EXERCISE DATA Block Start
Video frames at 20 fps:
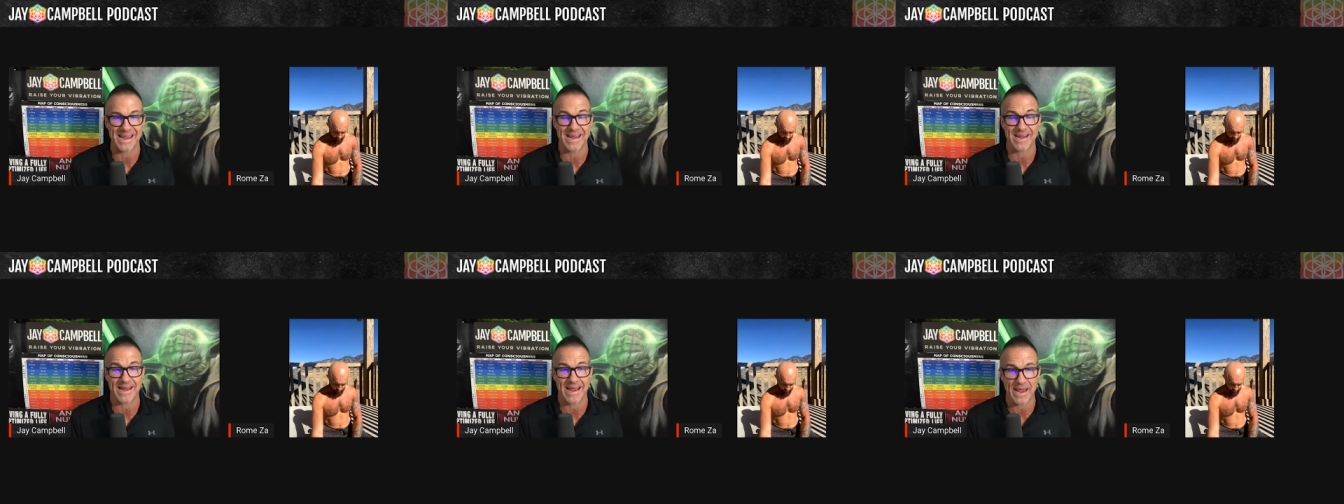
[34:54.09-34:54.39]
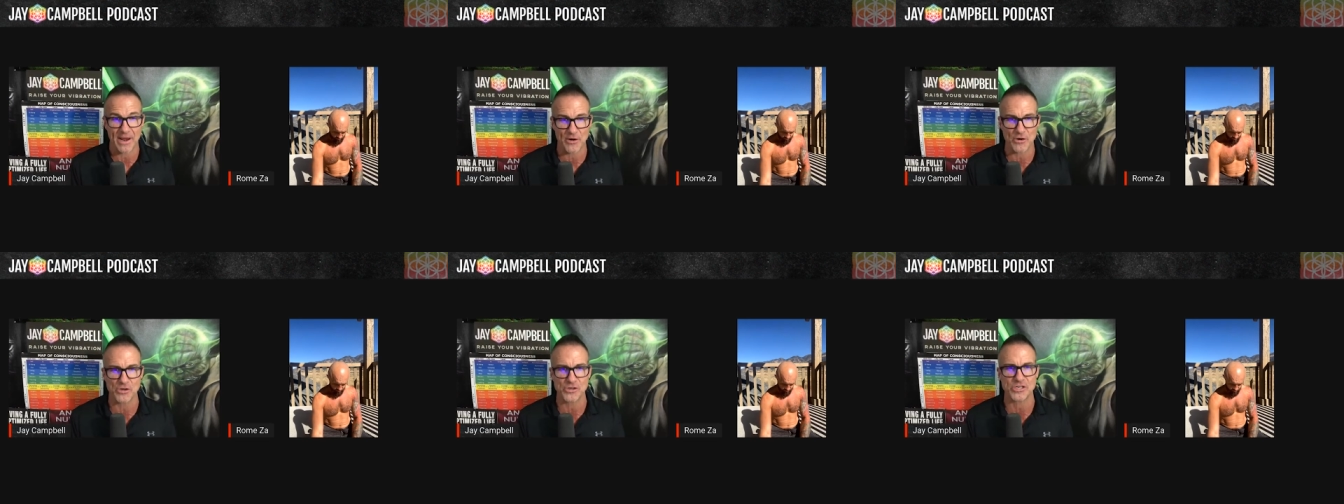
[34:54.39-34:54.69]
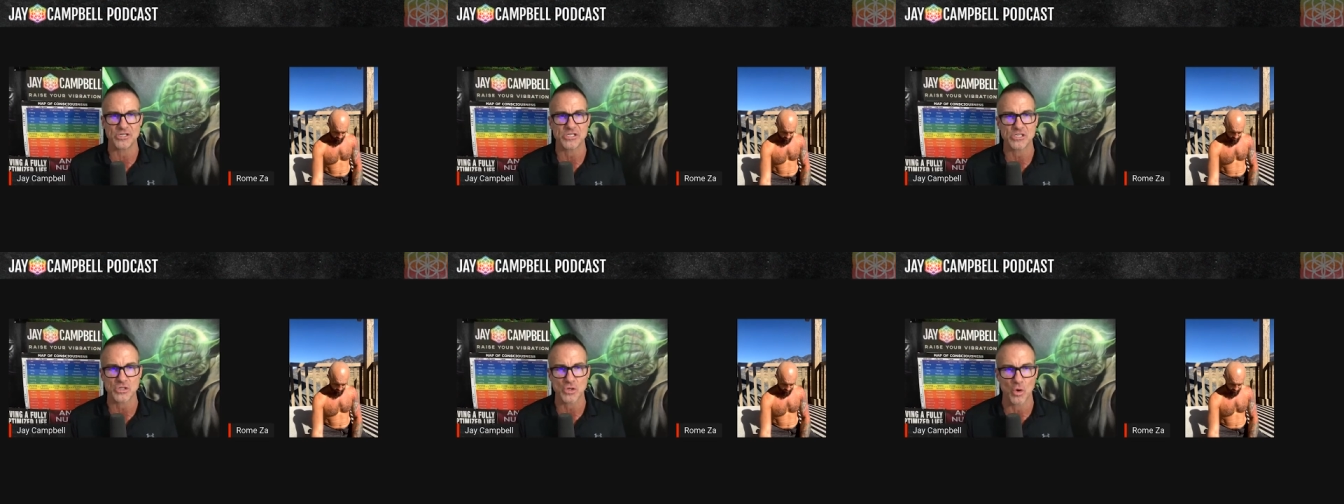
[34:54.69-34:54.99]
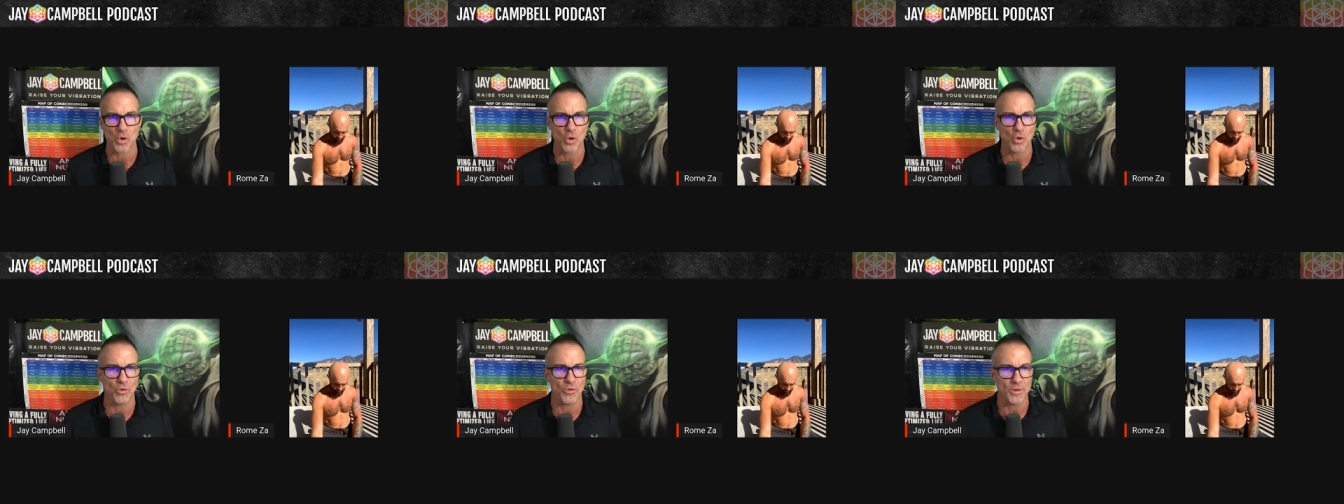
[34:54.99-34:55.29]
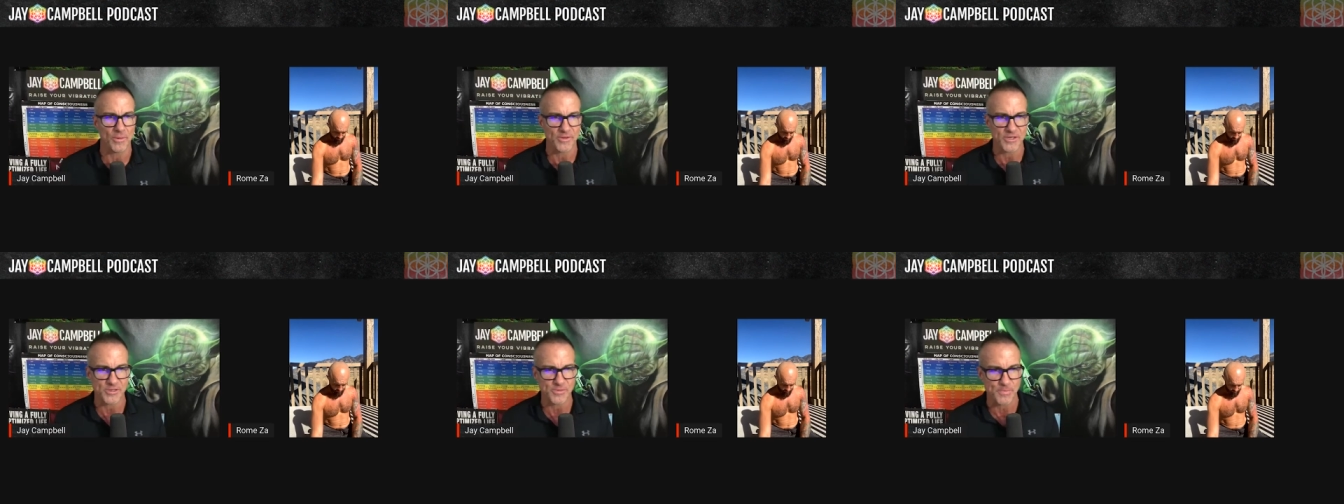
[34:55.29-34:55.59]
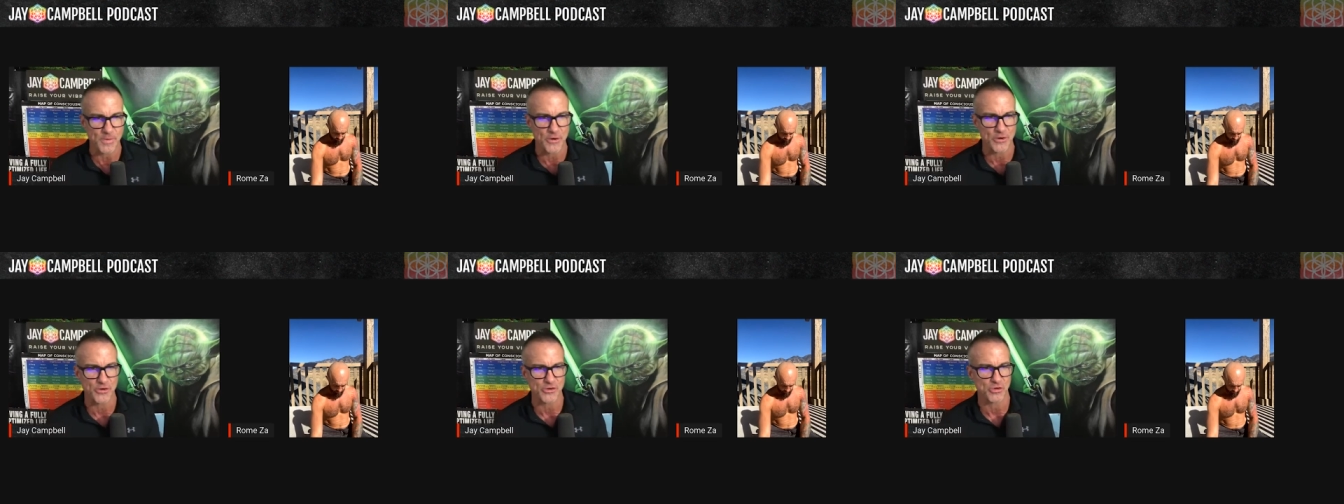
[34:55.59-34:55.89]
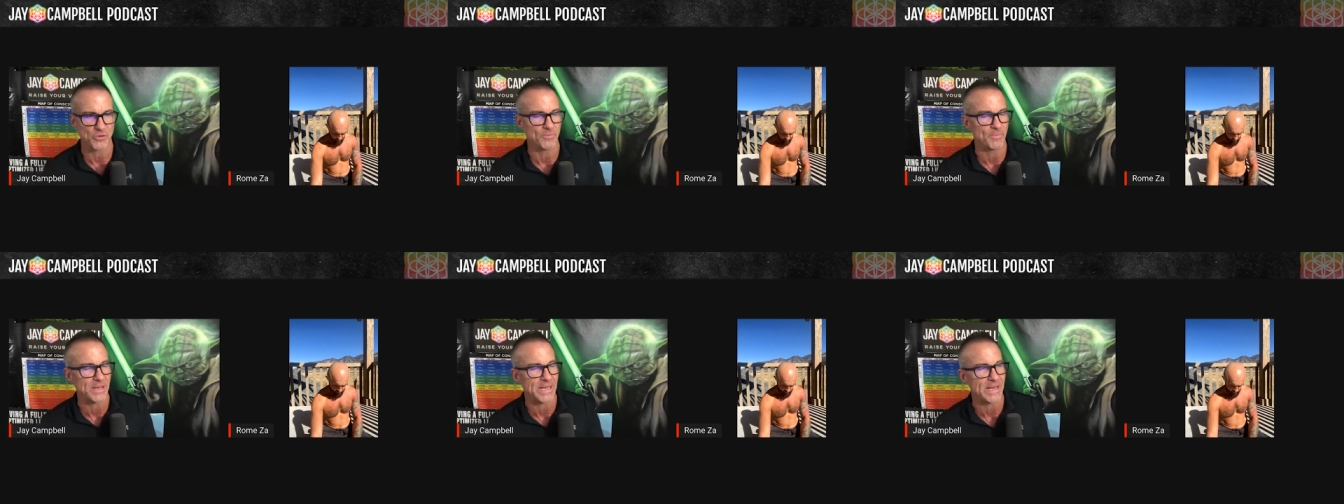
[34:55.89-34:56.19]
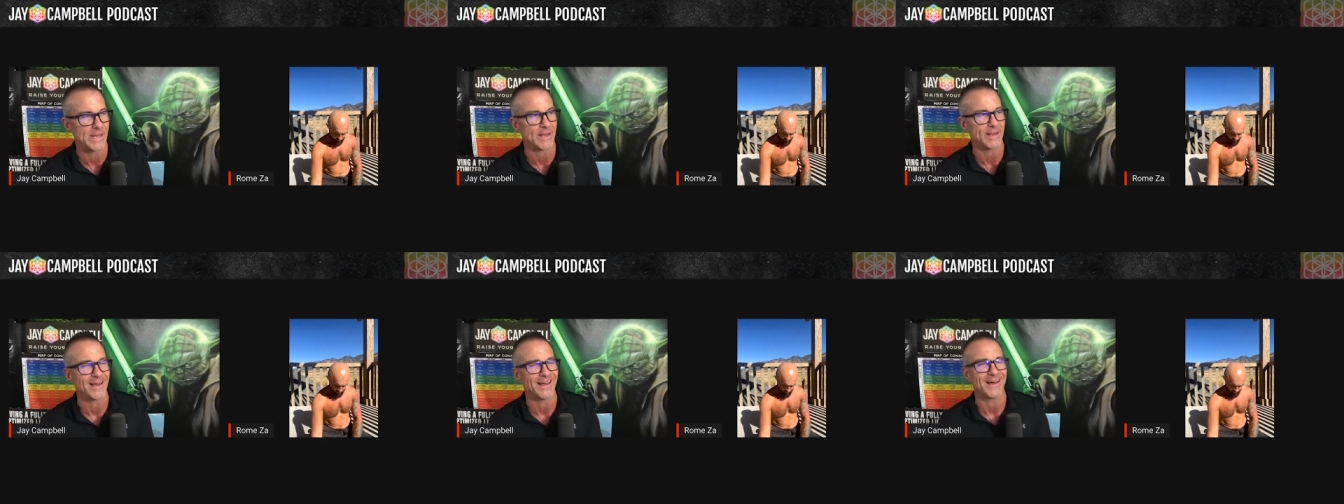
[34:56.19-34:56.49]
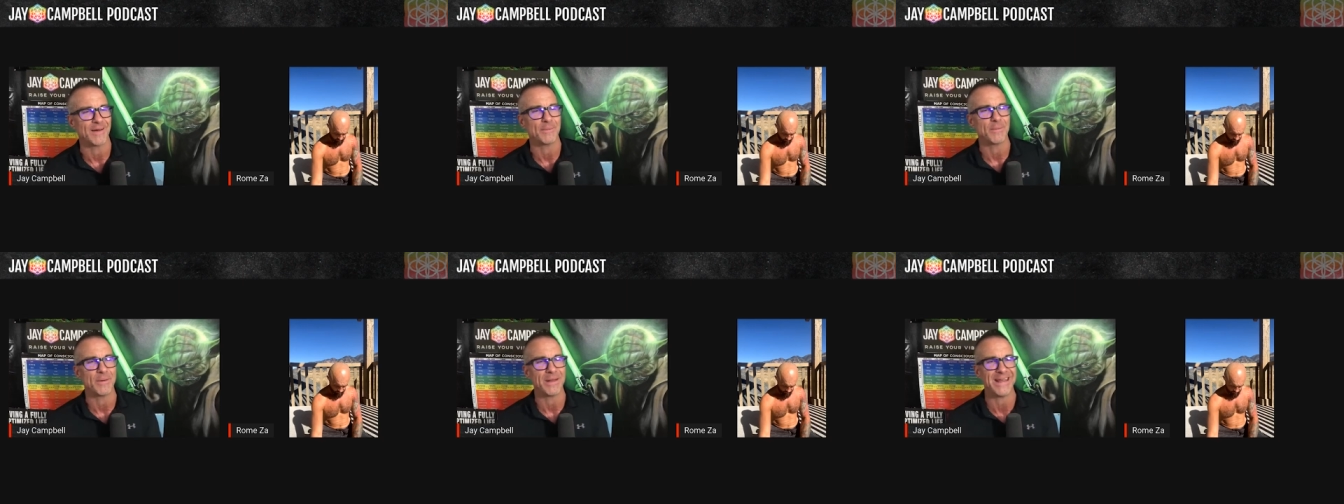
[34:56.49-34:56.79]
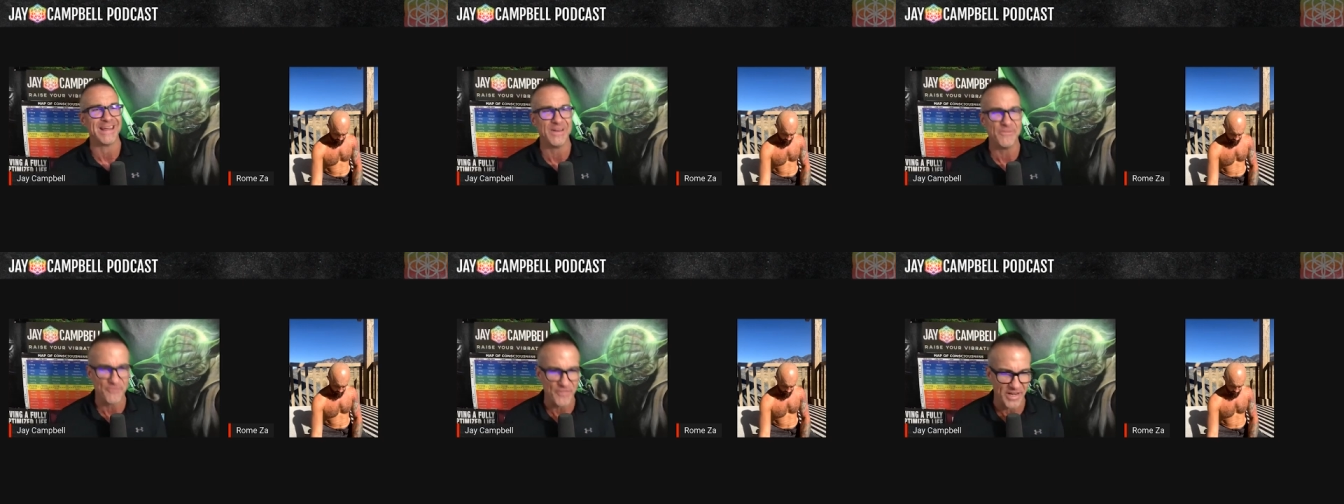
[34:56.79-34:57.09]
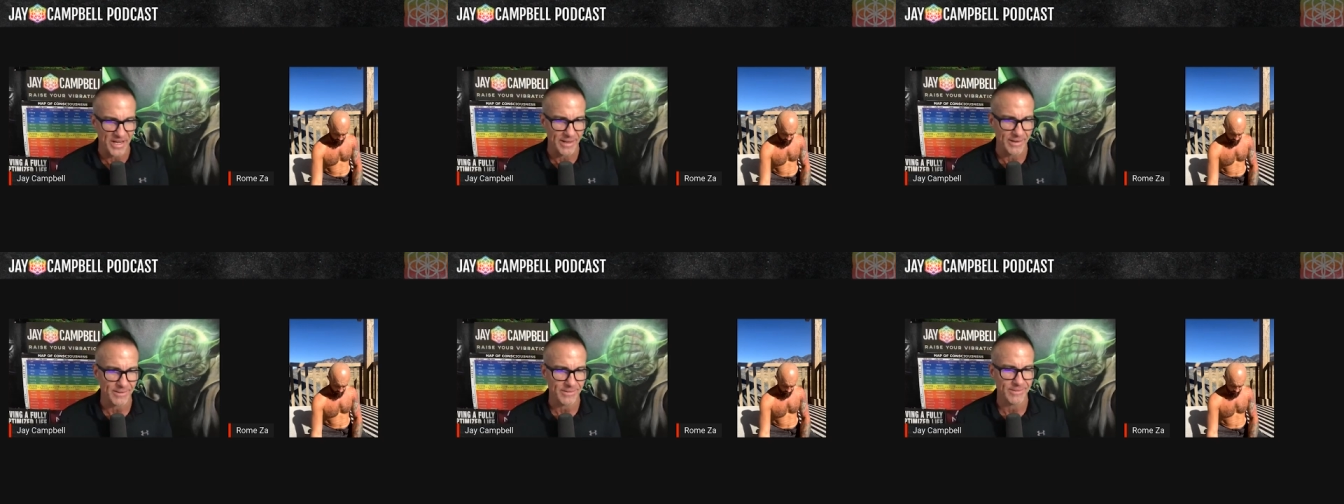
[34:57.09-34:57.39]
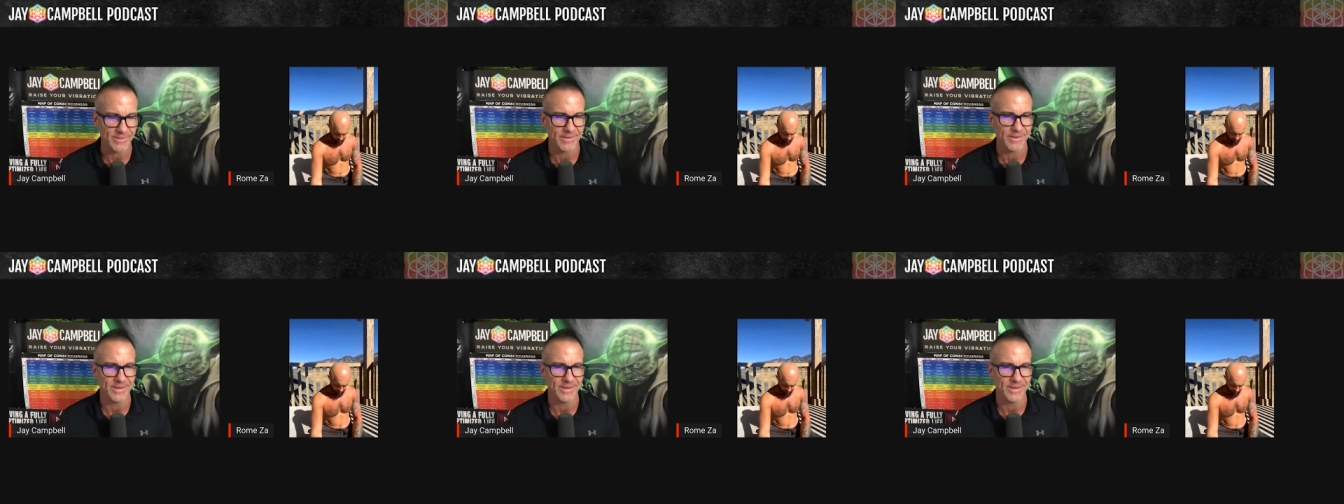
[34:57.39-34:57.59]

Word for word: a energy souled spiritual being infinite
EXERCISE DATA Block End
### EXERCISE REQUIREMENTS
Leave out the images and repeat the rest of the data word for word.

### WORKED SOLUTION
Video frames at 20 fps:
[34:54.09-34:54.39]
[34:54.39-34:54.69]
[34:54.69-34:54.99]
[34:54.99-34:55.29]
[34:55.29-34:55.59]
[34:55.59-34:55.89]
[34:55.89-34:56.19]
[34:56.19-34:56.49]
[34:56.49-34:56.79]
[34:56.79-34:57.09]
[34:57.09-34:57.39]
[34:57.39-34:57.59]

Word for word: a energy souled spiritual being infinite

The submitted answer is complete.